题解 | 链表相加(二)
链表相加(二)
https://www.nowcoder.com/practice/c56f6c70fb3f4849bc56e33ff2a50b6b
反转链表+进位模拟
由于加法需要从个位开始,所以最直观的策略就是将链表反转,从个位数开始,从左到右计算结果,计算完再反转回来即可
- 反转链表:将 9->3->7 变为 7->3->9,将 6->3 变为 3->6
- 同步遍历求和:从头开始相加,维护一个进位变量 carry
- 构建新链表:每次计算出当前位的值(sum % 10)和进位值(sum / 10)

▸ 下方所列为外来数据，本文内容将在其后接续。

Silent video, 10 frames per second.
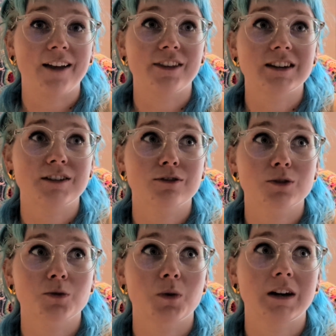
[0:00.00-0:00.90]
And the
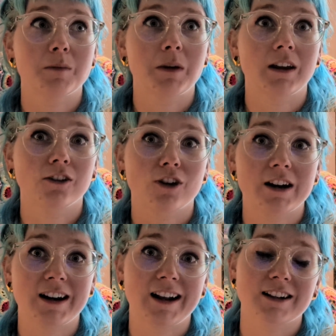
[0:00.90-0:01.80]
difference between it being
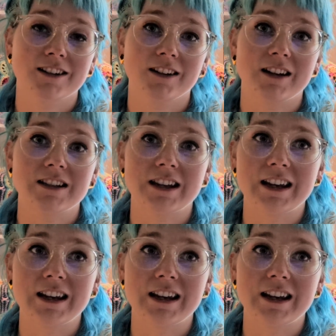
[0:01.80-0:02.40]
great and excellent is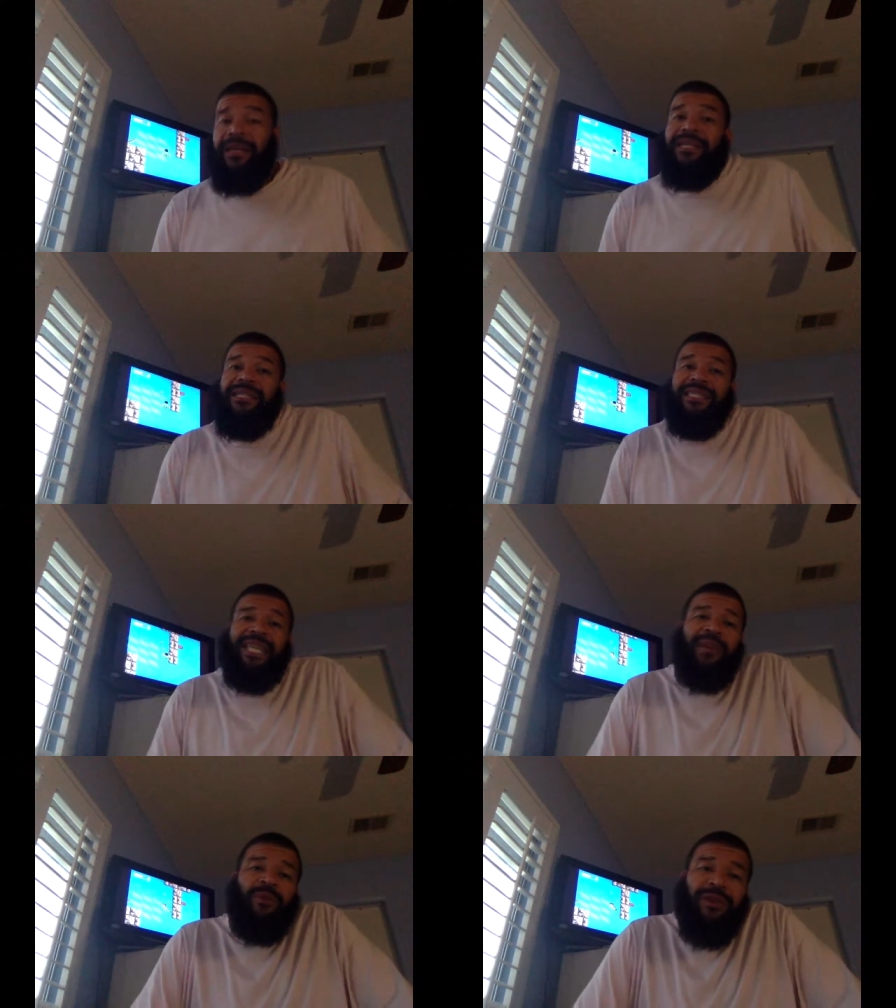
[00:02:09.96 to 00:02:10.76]

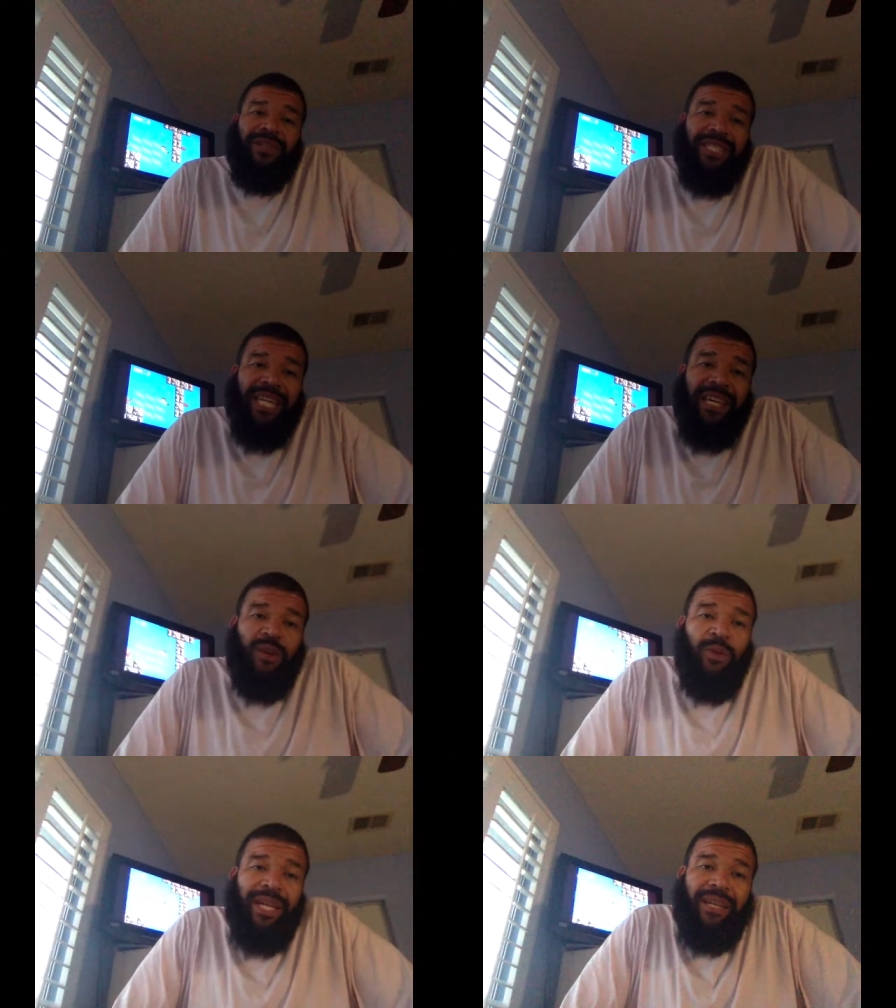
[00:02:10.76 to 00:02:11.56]
Today we're going to take a
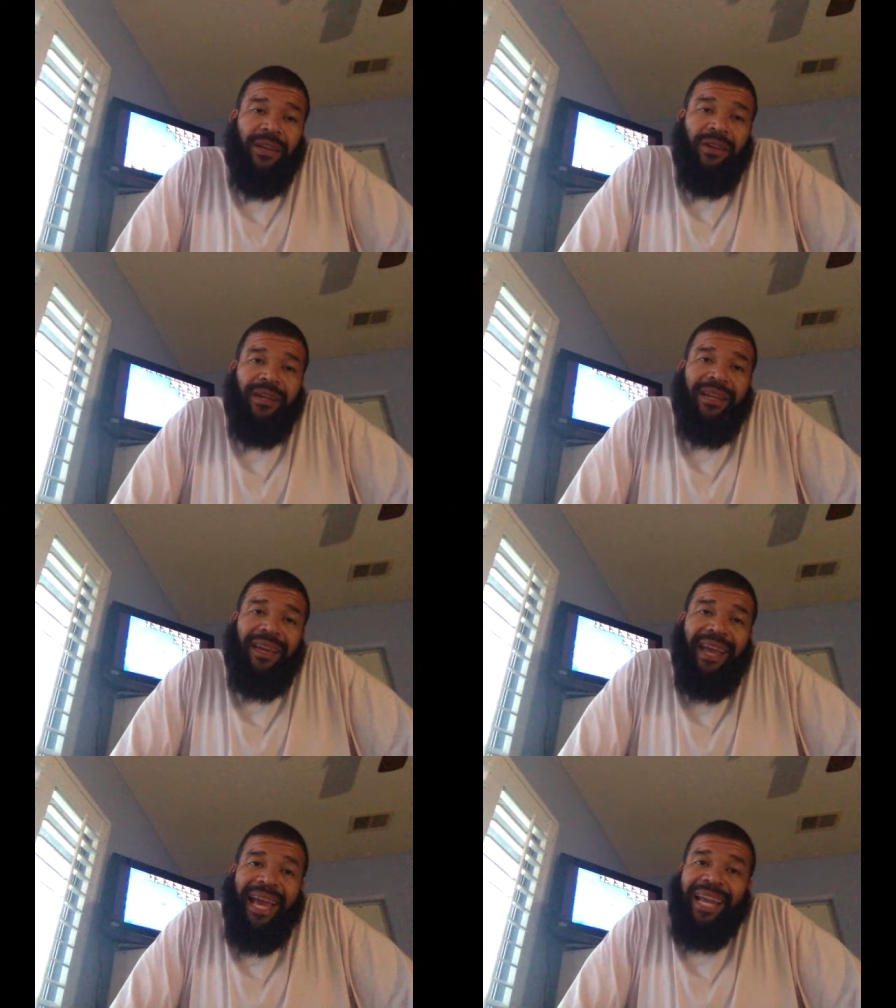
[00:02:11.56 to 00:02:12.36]
quick look
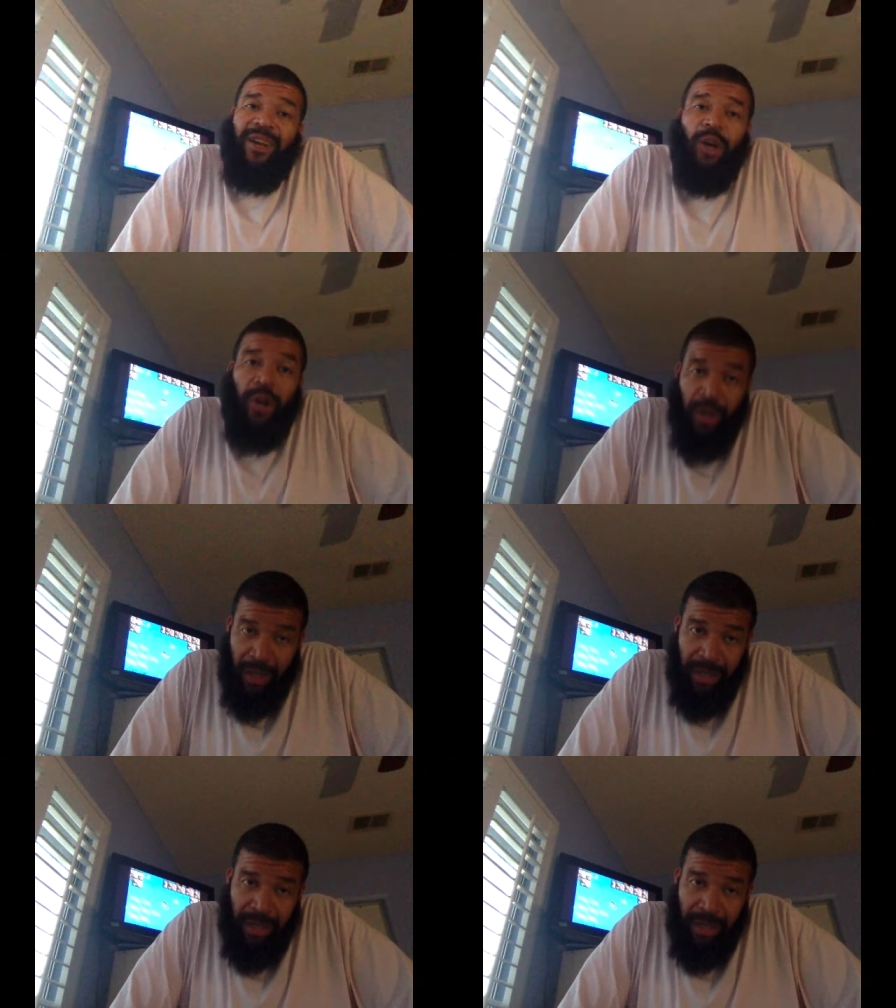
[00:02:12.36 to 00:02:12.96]
at Hook.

- 最终反转:将得到的结果链表再次反转,恢复正确的高低位顺序
import java.util.*;
/*
* public class ListNode {
* int val;
* ListNode next = null;
* public ListNode(int val) {
* this.val = val;
* }
* }
*/
public class Solution {
/**
* 代码中的类名、方法名、参数名已经指定,请勿修改,直接返回方法规定的值即可
*
*
* @param head1 ListNode类
* @param head2 ListNode类
* @return ListNode类
*/
public ListNode addInList (ListNode head1, ListNode head2) {
// write code here
// 翻转链表
head1 = reverse(head1);
head2 = reverse(head2);
ListNode dummy = new ListNode(-1);
ListNode curr = dummy;
int carry = 0;
// 2.模拟加法逻辑
while(head1 != null || head2 != null || carry != 0) {
int val1 = (head1 != null) ? head1.val : 0;
int val2 = (head2 != null) ? head2.val : 0;
int sum = val1 + val2 + carry;
carry = sum / 10;
curr.next = new ListNode(sum % 10);
curr = curr.next;
if(head1 != null) head1 = head1.next;
if(head2 != null) head2 = head2.next;
}
return reverse(dummy.next);
}
private ListNode reverse(ListNode head) {
ListNode prev = null;
ListNode curr = head;
while(curr != null) {
ListNode next = curr.next;
curr.next = prev;
prev = curr;
curr = next;
}
return prev;
}
}